Defesa alega suposta suspeição do juiz e dos promotores que atuam na ocorrência. Nova data deve ser definida

O julgamento dos cinco acusados pela morte do radialista Valério Luiz, que seria iniciado nesta segunda-feira, 2, foi novamente adiado. A decisão ocorreu após a defesa de Maurício Sampaio se ausentar do plenário. Os advogados alegam suposta suspeição do juiz e dos promotores que atuam no caso. As justificativas estiveram presentes em diversos recursos apresentados nas últimas semanas. Todos, até agora, foram negados. Sem data definida, a audiência deverá acontecer em julho deste ano.

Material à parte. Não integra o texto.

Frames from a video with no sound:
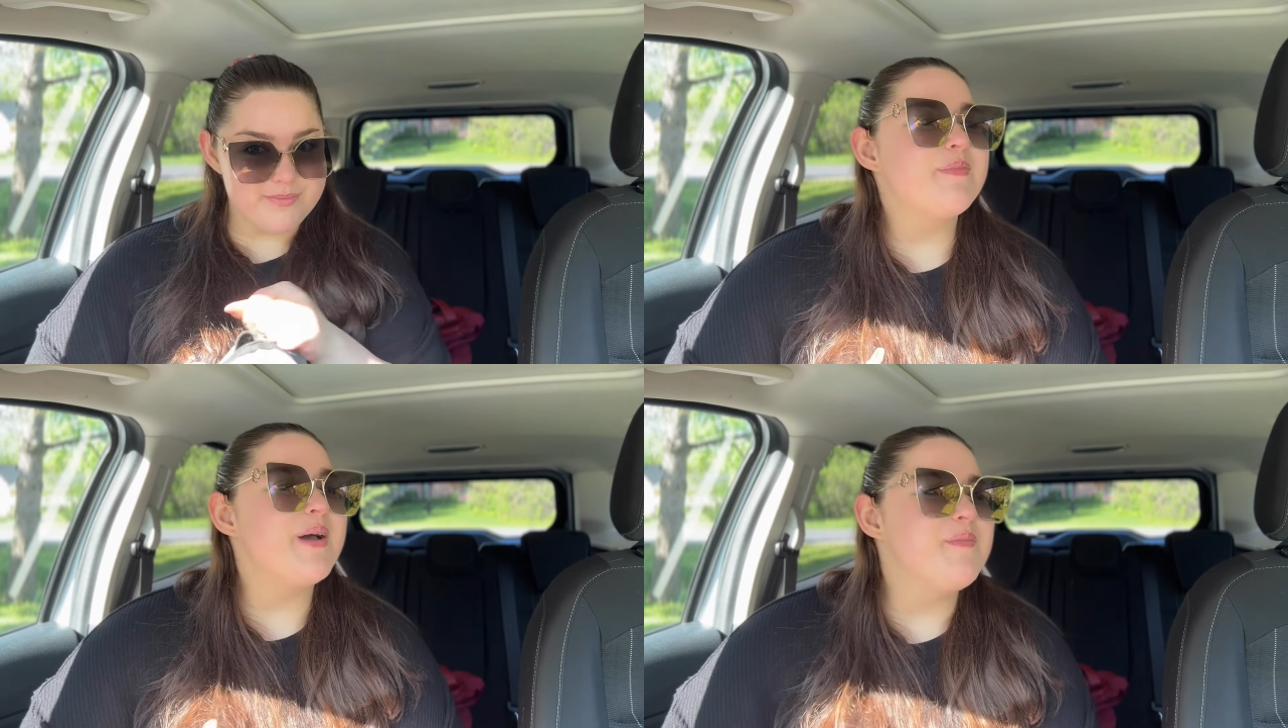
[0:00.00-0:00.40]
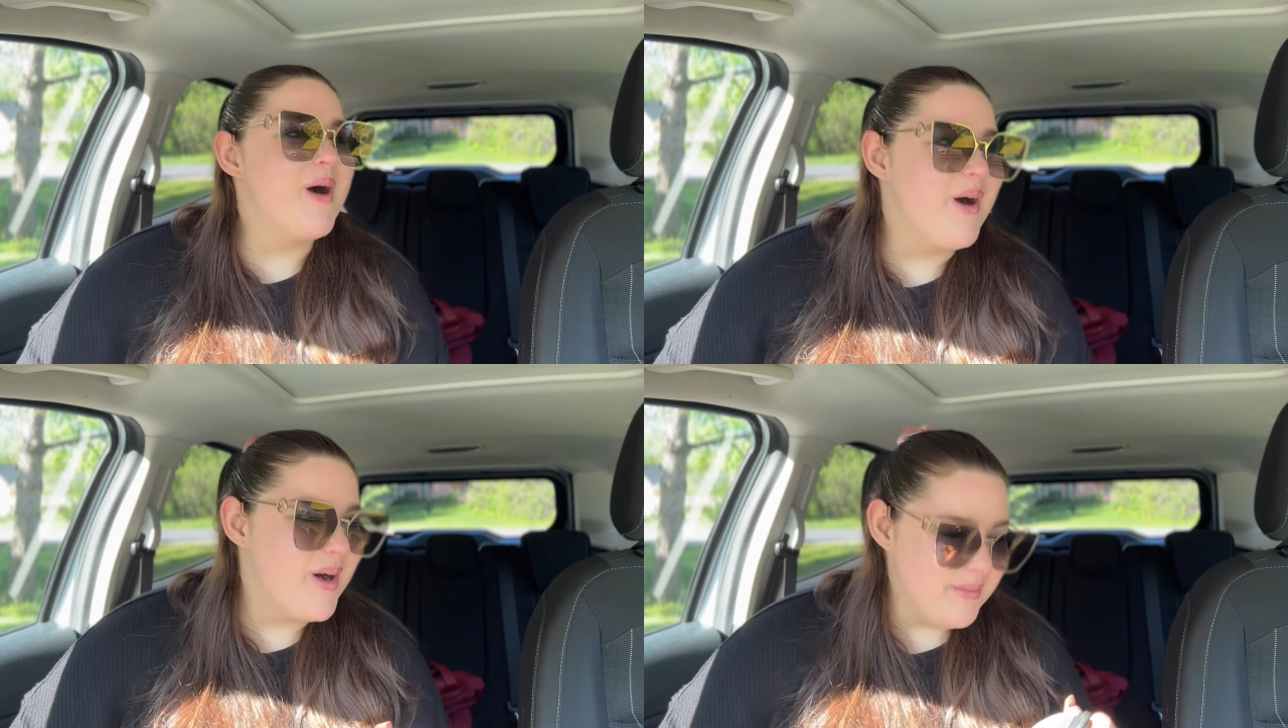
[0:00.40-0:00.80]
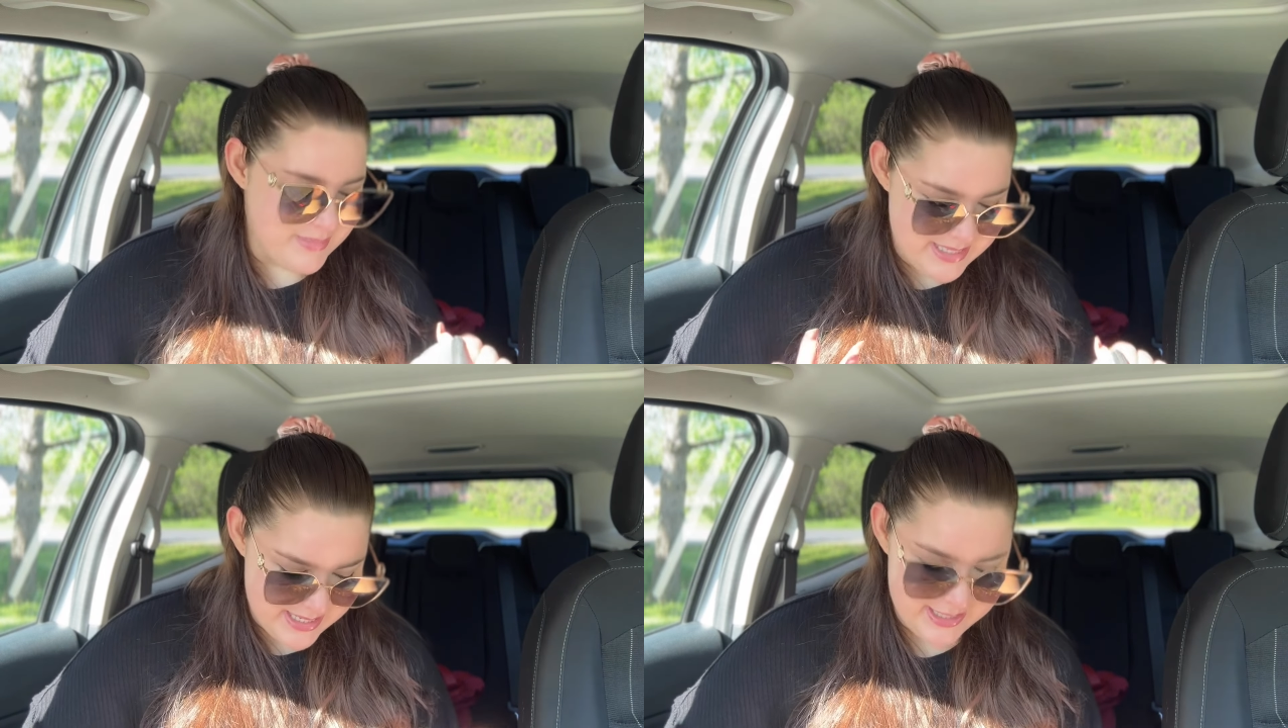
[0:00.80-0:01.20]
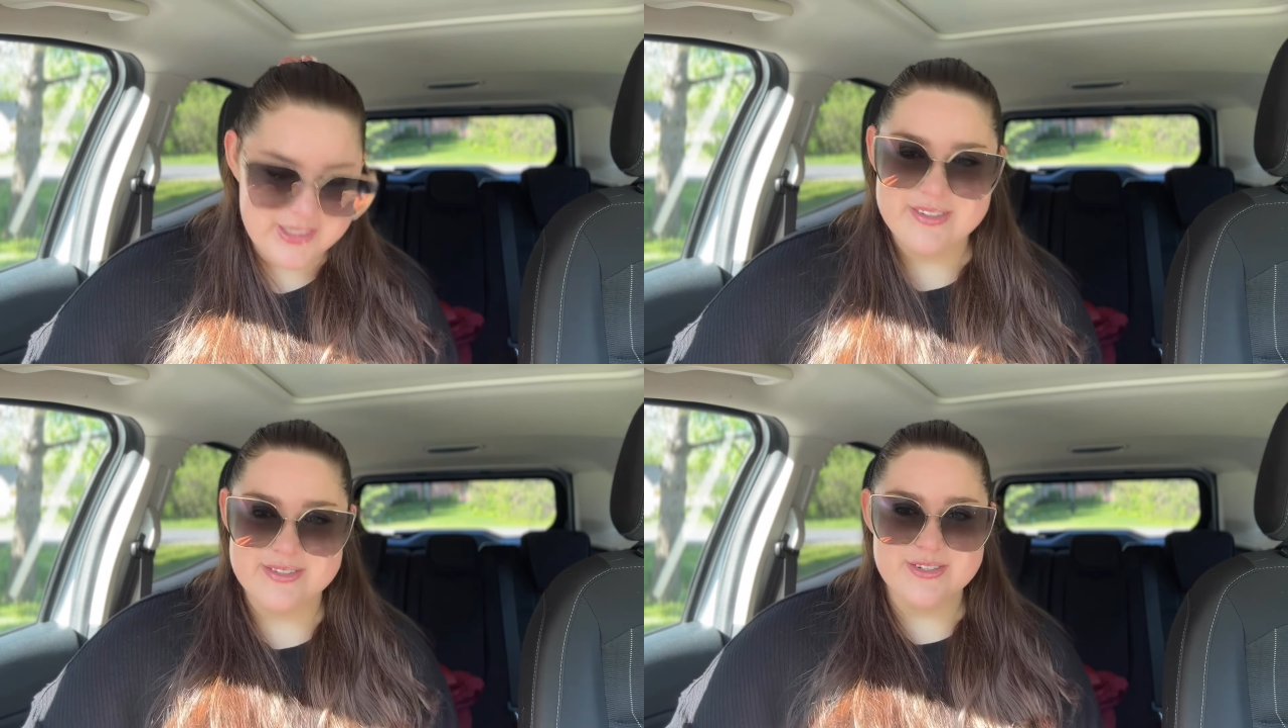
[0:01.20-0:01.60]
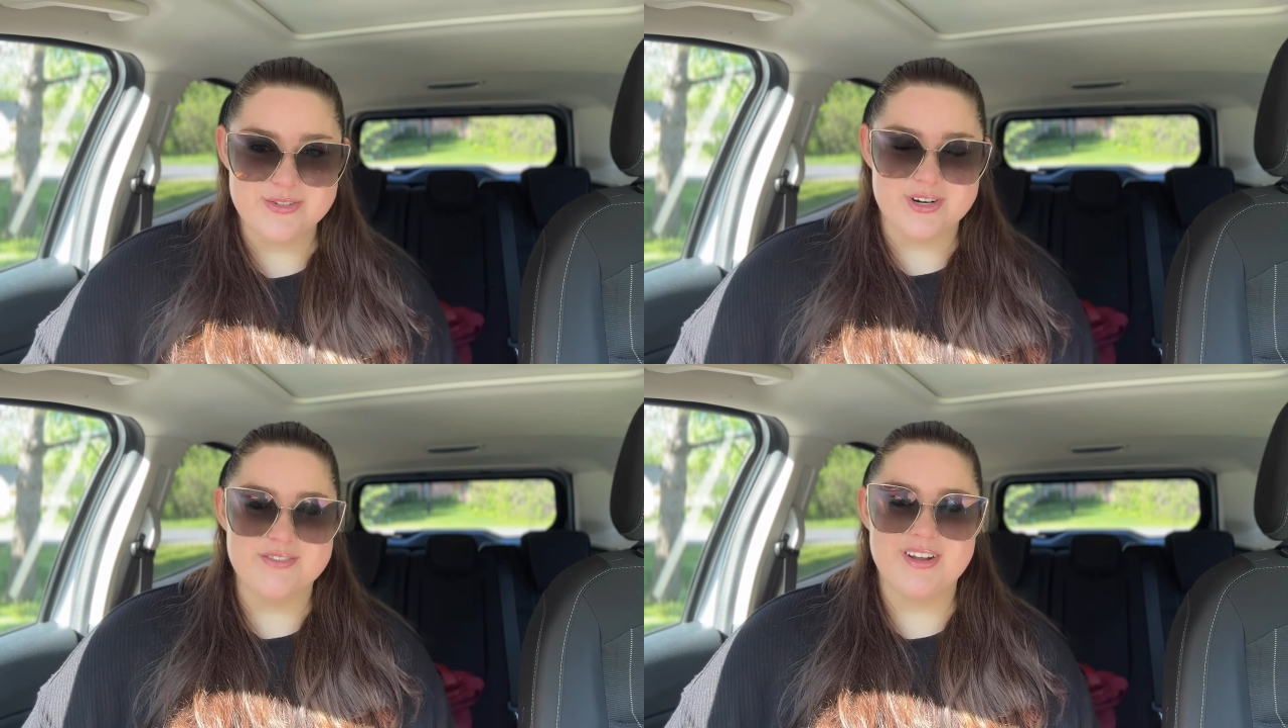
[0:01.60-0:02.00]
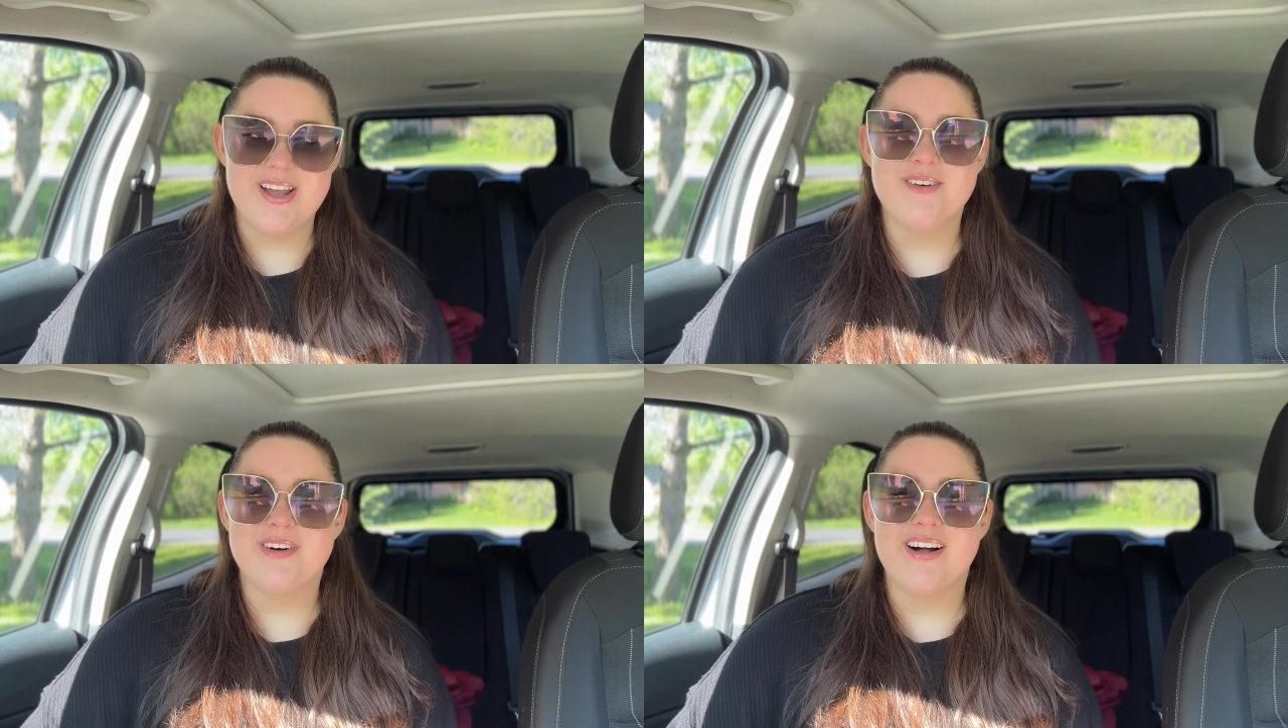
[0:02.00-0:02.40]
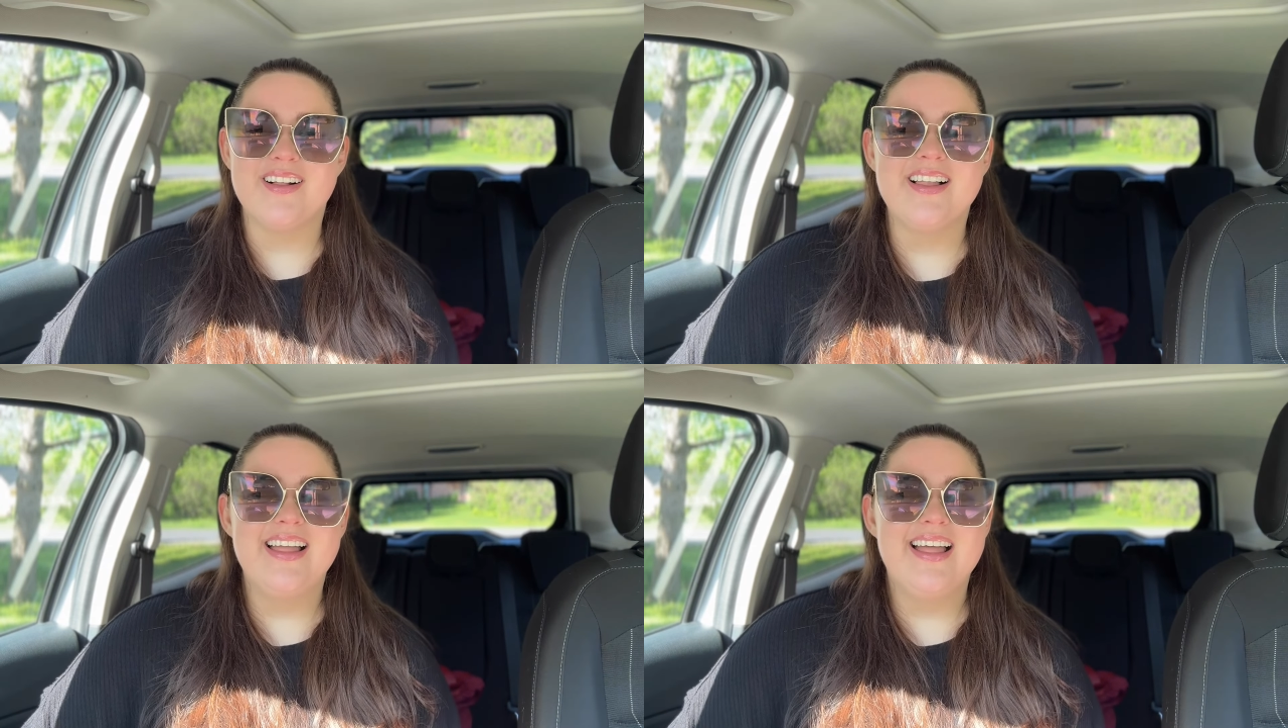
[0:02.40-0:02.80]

my mom didn't close the door very well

Essa é a terceira vez que o julgamento é adiado.

A defesa de Sampaio, que assumiu o caso há cerca de 20 dias, já havia afirmado, no último dia 25, que entraria com ações junto ao Conselho Nacional do Ministério Público (CNMP) e no Conselho Nacional de Justiça (CNJ) solicitando o afastamento dos promotores da acusação e do juiz que irá conduzir o julgamento e alegou que deixaria a sessão caso não tivesse seu pedido acatado.

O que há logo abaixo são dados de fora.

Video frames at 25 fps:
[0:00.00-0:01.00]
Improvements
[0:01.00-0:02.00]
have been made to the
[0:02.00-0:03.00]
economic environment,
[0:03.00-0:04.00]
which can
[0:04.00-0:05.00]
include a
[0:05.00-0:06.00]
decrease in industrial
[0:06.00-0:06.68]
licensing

O CNMP, entretanto, deferiu pelo arquivamento da representação de Luiz Carlos Neto Silva contra os promotores, pelo fato de não constituírem ilícitos disciplinares. “Não se verifica a ocorrência de faltas funcionais atribuíveis aos membros requeridos, sendo, portanto, caso de arquivamento da presente Reclamação Disciplinar”, pontua o documento.

No início da sessão de julgamento, a defesa de Sampaio solicitou o adiamento do júri argumentando que a competência do julgamento é do 4 Tribunal do Júri e, que por isso, o corpo de jurados também deveria ser da lista 4 do Tribunal do Júri. O Ministério Público do Estado de Goiás (MP-GO) se manifestou pelo indeferimento do pedido.

O órgão afirma que os recursos promovidos pela defesa não se sustentam no processo. De acordo com a promotora Renata Souza, tanto o TJ quanto o STJ já decidiram pela realização do júri nesta data. Antes mesmo da defesa de ausentar, a promotora pontuou que a defensoria pública deve assumir o caso para que esse argumento não seja mais empregado.